─── DATA FOR THIS EXERCISE

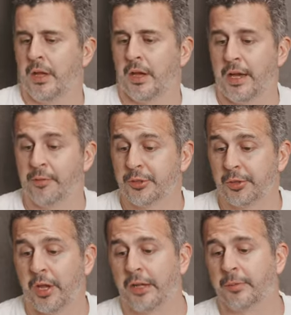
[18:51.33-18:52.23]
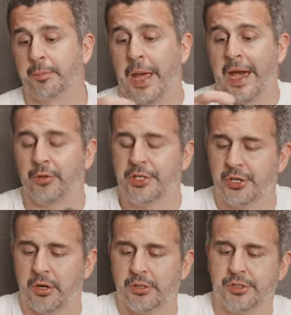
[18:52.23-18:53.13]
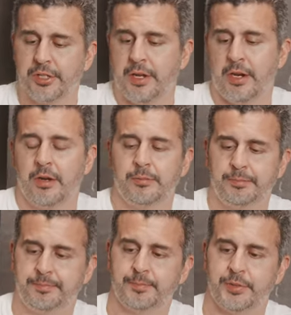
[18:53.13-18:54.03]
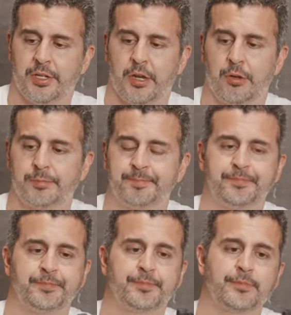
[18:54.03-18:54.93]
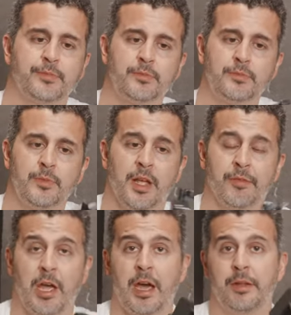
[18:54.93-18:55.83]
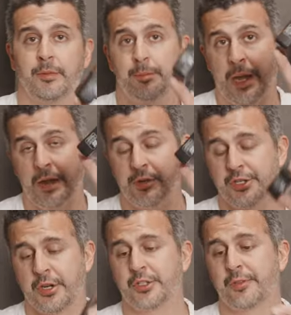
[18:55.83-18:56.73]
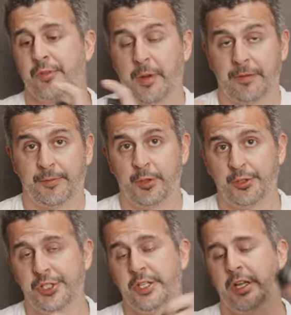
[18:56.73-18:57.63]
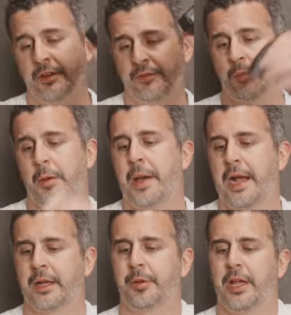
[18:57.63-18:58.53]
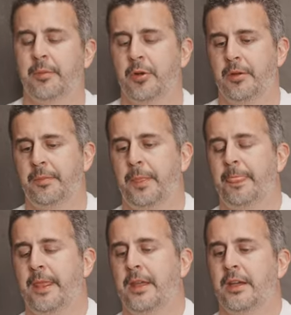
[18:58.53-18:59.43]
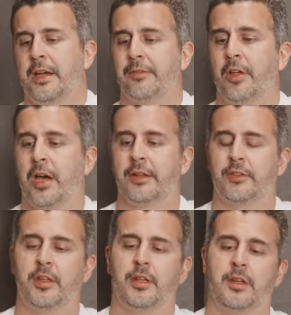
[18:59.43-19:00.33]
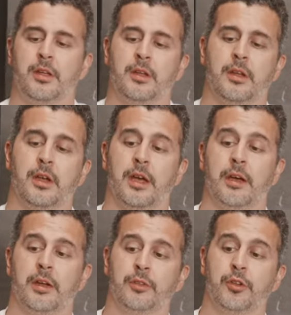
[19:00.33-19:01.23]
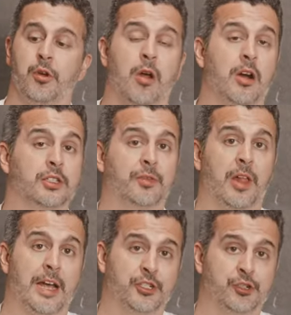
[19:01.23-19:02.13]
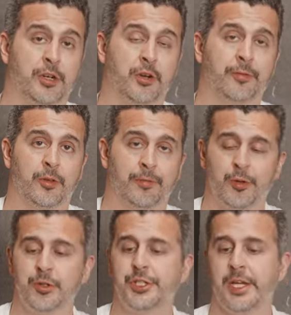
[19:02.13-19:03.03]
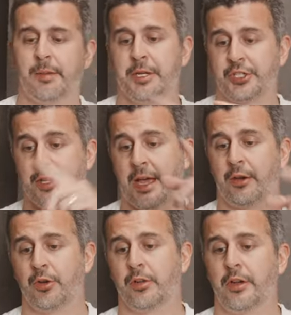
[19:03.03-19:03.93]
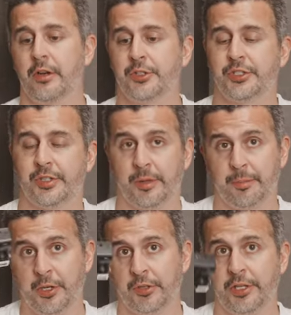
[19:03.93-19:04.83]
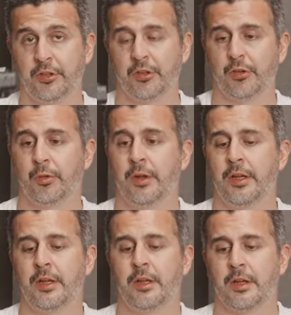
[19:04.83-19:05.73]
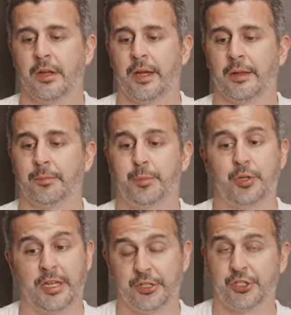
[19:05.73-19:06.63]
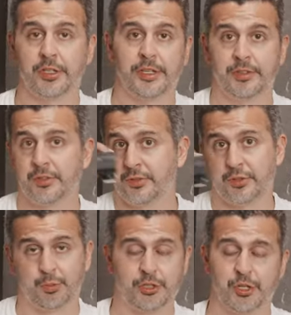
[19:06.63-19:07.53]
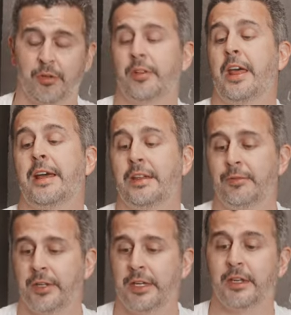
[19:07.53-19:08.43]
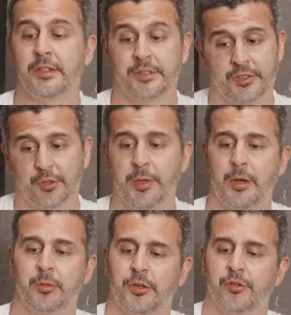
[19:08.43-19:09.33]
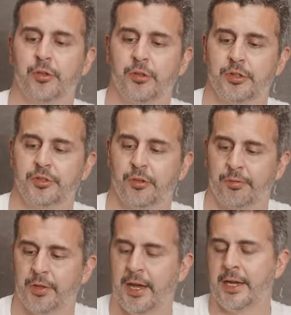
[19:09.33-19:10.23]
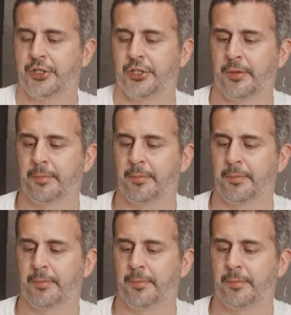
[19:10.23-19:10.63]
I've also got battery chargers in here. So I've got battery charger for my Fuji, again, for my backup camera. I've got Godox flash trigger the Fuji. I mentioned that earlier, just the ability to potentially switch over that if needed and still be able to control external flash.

──────

Please reproduce the entries above line by line, exactly, leaving out each image.

[18:51.33-18:52.23]
[18:52.23-18:53.13]
[18:53.13-18:54.03]
[18:54.03-18:54.93]
[18:54.93-18:55.83]
[18:55.83-18:56.73]
[18:56.73-18:57.63]
[18:57.63-18:58.53]
[18:58.53-18:59.43]
[18:59.43-19:00.33]
[19:00.33-19:01.23]
[19:01.23-19:02.13]
[19:02.13-19:03.03]
[19:03.03-19:03.93]
[19:03.93-19:04.83]
[19:04.83-19:05.73]
[19:05.73-19:06.63]
[19:06.63-19:07.53]
[19:07.53-19:08.43]
[19:08.43-19:09.33]
[19:09.33-19:10.23]
[19:10.23-19:10.63]
I've also got battery chargers in here. So I've got battery charger for my Fuji, again, for my backup camera. I've got Godox flash trigger the Fuji. I mentioned that earlier, just the ability to potentially switch over that if needed and still be able to control external flash.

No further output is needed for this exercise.